Required action:
Find the line holding "[12:43.49-12:44.49]" in the entries below. Give it again exactly, along with every line after it up to and including the line holding "[12:52.49-12:52.53]".

Top of Task data

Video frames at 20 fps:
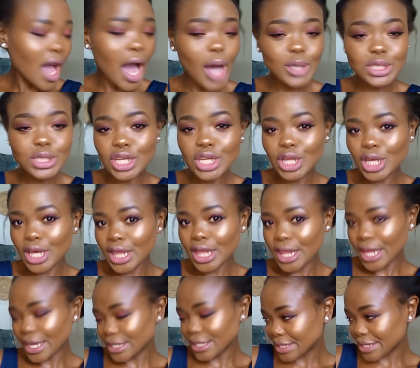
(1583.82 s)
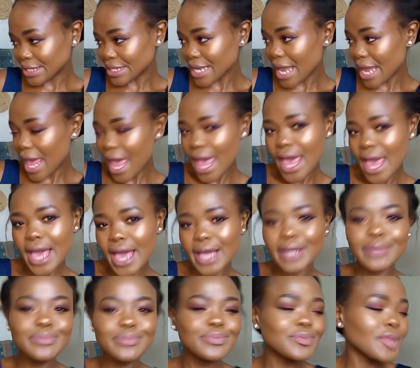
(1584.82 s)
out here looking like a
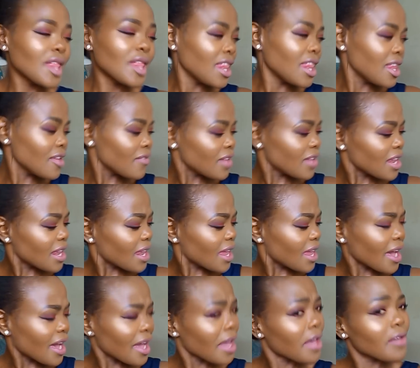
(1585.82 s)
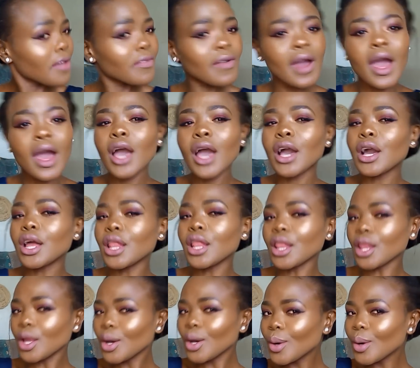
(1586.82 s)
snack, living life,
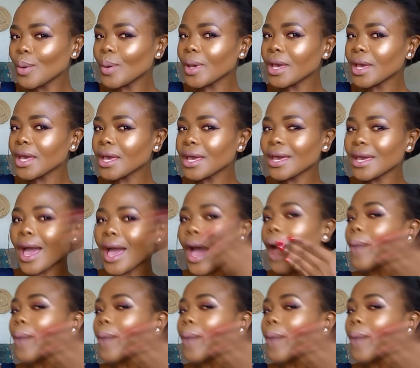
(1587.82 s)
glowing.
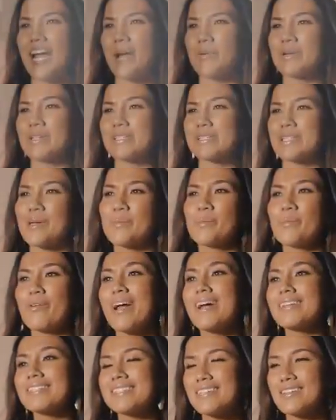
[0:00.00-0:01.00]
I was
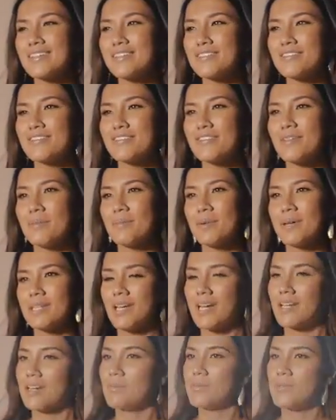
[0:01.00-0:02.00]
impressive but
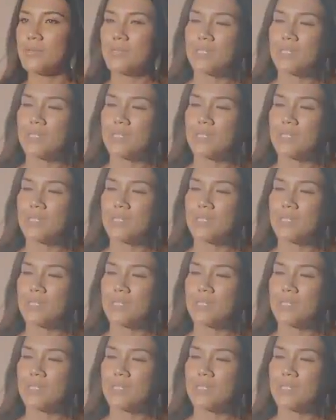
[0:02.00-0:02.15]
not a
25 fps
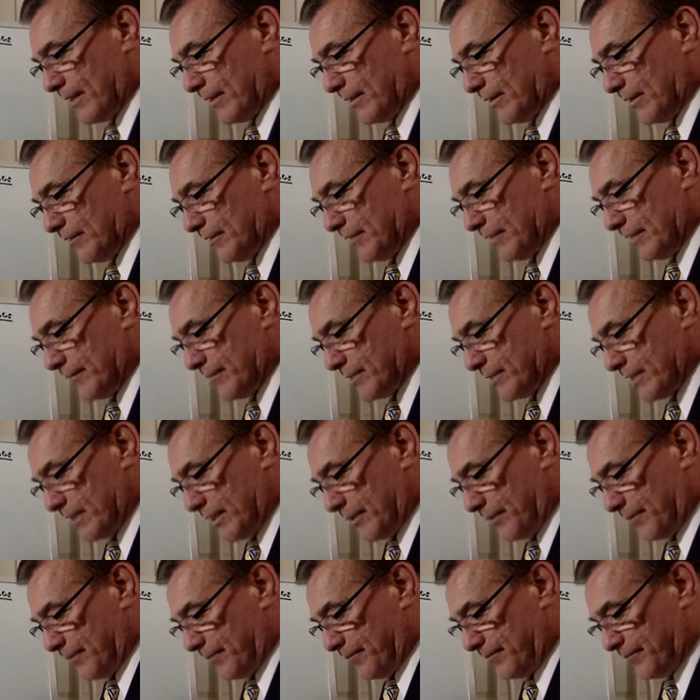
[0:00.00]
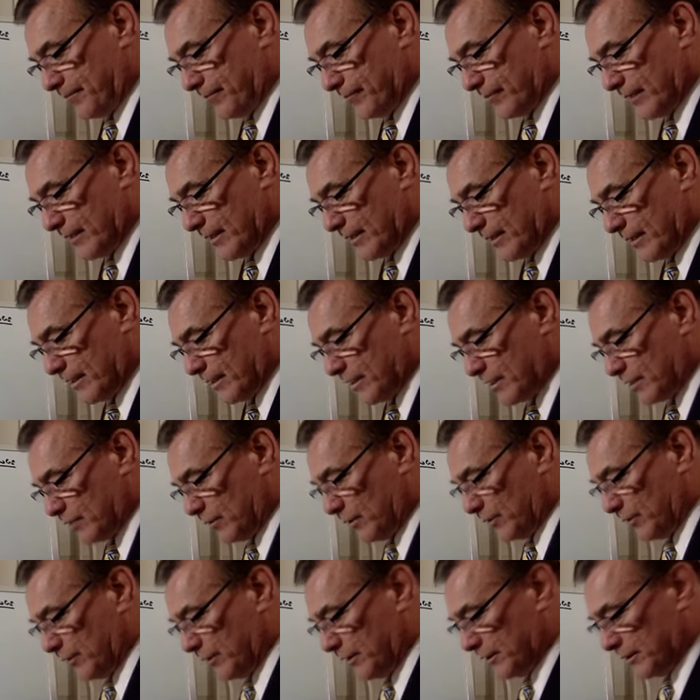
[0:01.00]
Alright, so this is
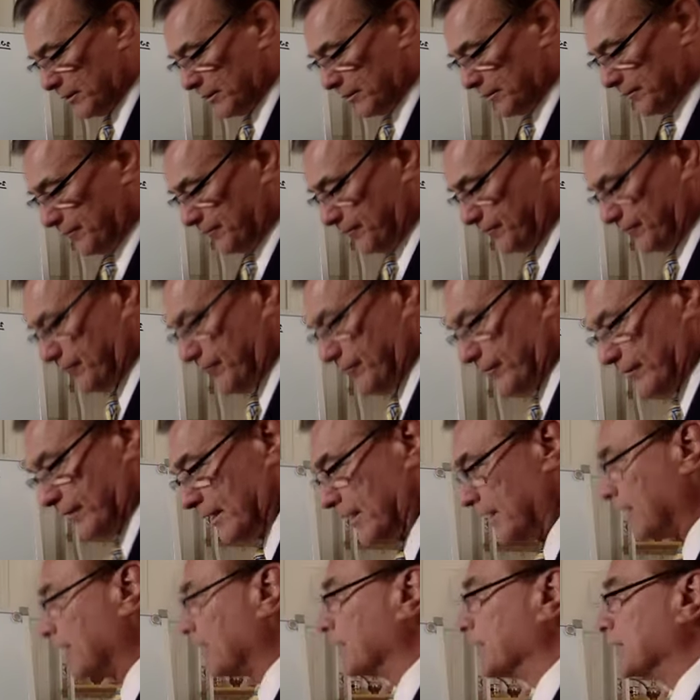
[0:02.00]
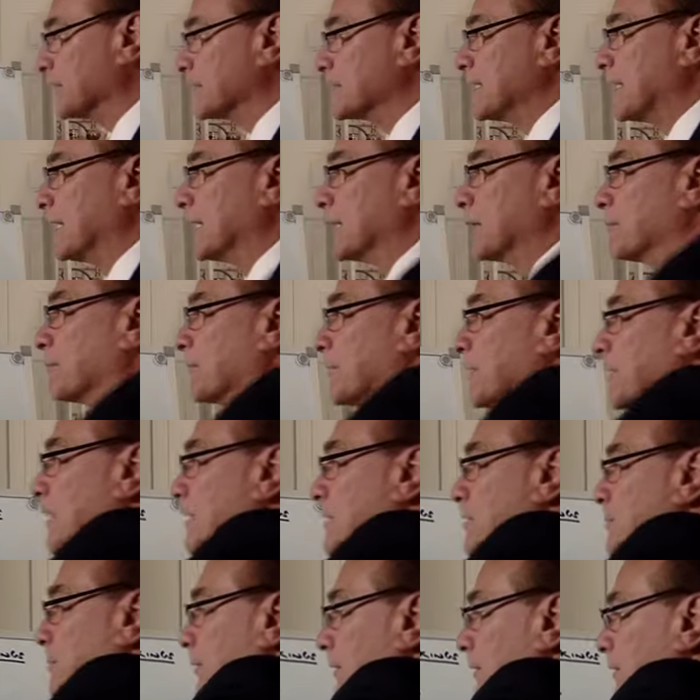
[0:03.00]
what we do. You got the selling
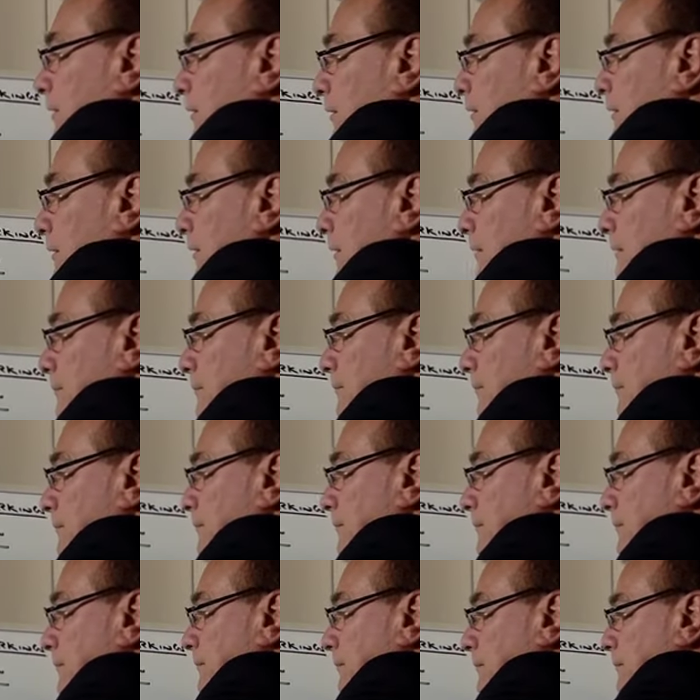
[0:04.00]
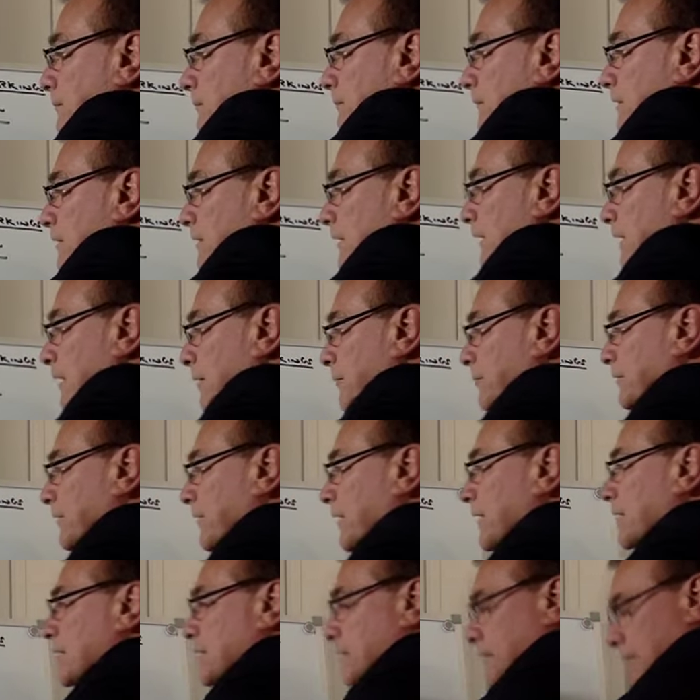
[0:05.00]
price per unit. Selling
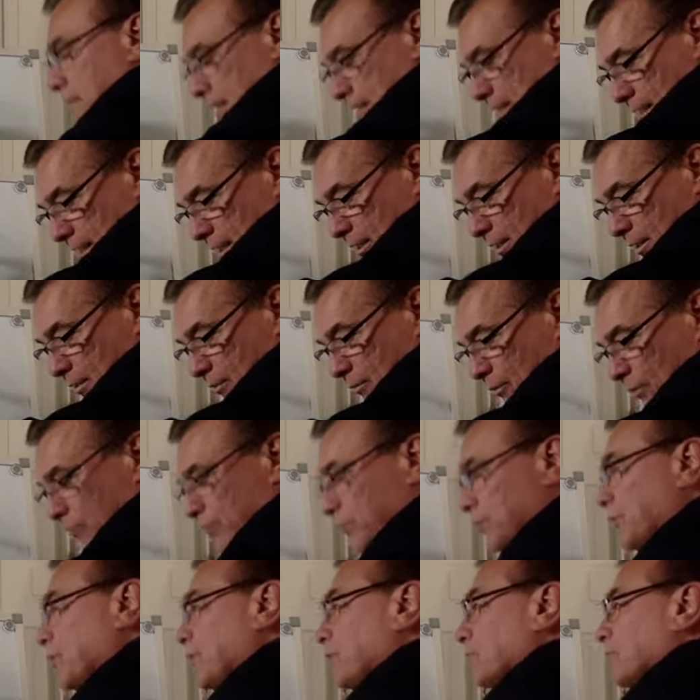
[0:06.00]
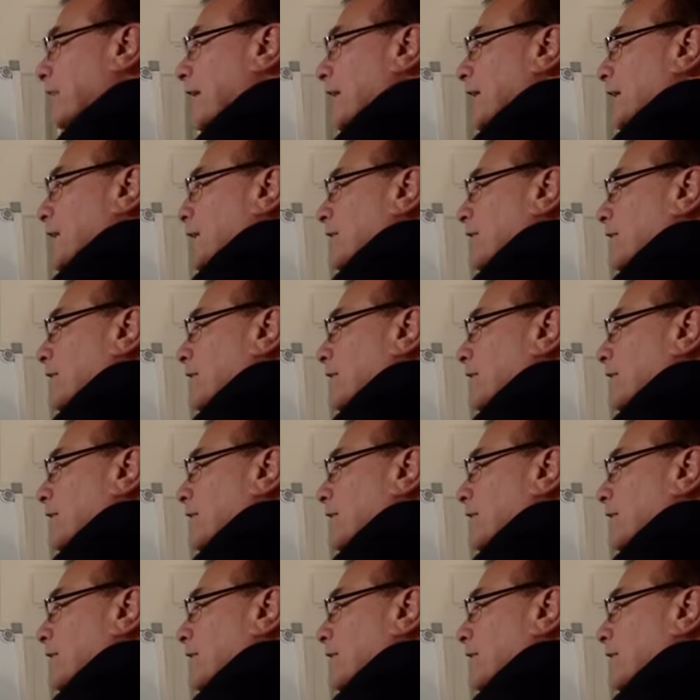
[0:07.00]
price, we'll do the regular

Bottom of Task data
Top of Task data

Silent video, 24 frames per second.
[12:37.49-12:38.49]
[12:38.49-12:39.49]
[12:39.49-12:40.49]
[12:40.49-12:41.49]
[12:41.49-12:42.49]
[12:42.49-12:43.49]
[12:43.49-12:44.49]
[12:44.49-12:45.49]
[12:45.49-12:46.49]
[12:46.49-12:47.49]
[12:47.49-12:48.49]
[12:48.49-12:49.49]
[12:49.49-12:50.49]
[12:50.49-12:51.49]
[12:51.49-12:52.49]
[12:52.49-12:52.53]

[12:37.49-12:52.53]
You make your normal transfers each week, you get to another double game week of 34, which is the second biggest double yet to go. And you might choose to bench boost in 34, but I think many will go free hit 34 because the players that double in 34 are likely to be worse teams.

Bottom of Task data
Top of Task data

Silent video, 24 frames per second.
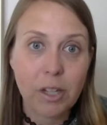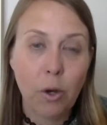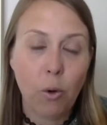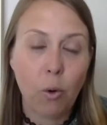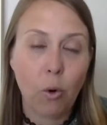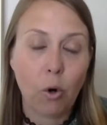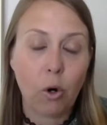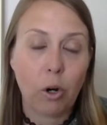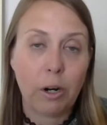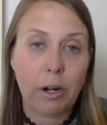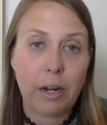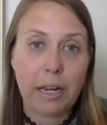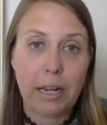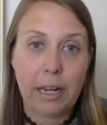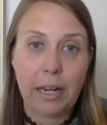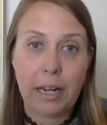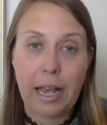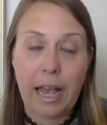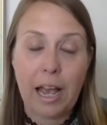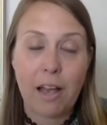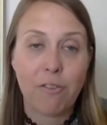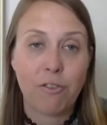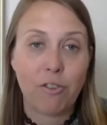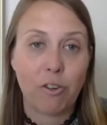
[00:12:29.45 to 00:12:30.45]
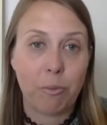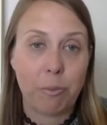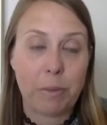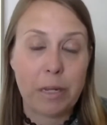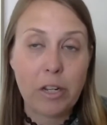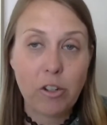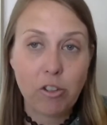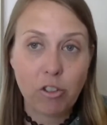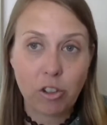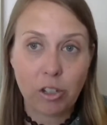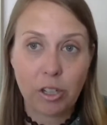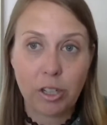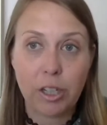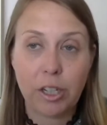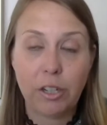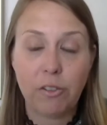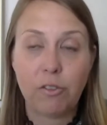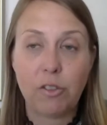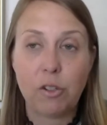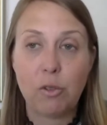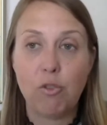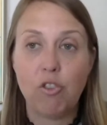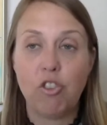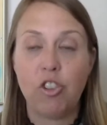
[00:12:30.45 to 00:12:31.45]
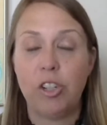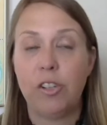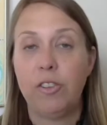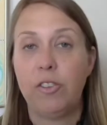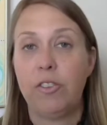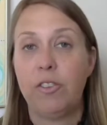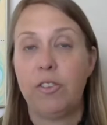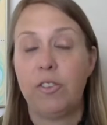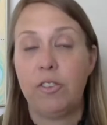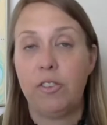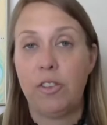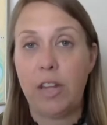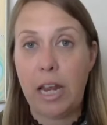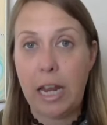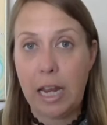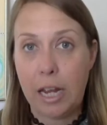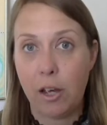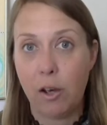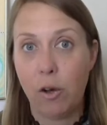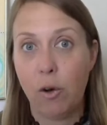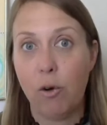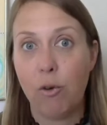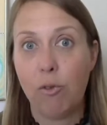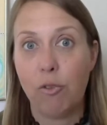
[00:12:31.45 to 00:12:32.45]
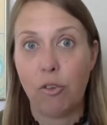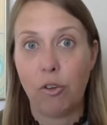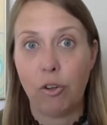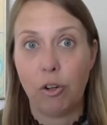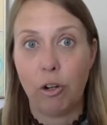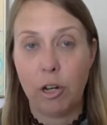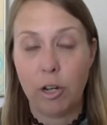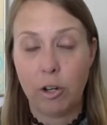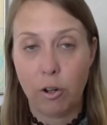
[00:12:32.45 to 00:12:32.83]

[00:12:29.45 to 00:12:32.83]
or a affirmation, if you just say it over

Bottom of Task data

The answer:
[12:43.49-12:44.49]
[12:44.49-12:45.49]
[12:45.49-12:46.49]
[12:46.49-12:47.49]
[12:47.49-12:48.49]
[12:48.49-12:49.49]
[12:49.49-12:50.49]
[12:50.49-12:51.49]
[12:51.49-12:52.49]
[12:52.49-12:52.53]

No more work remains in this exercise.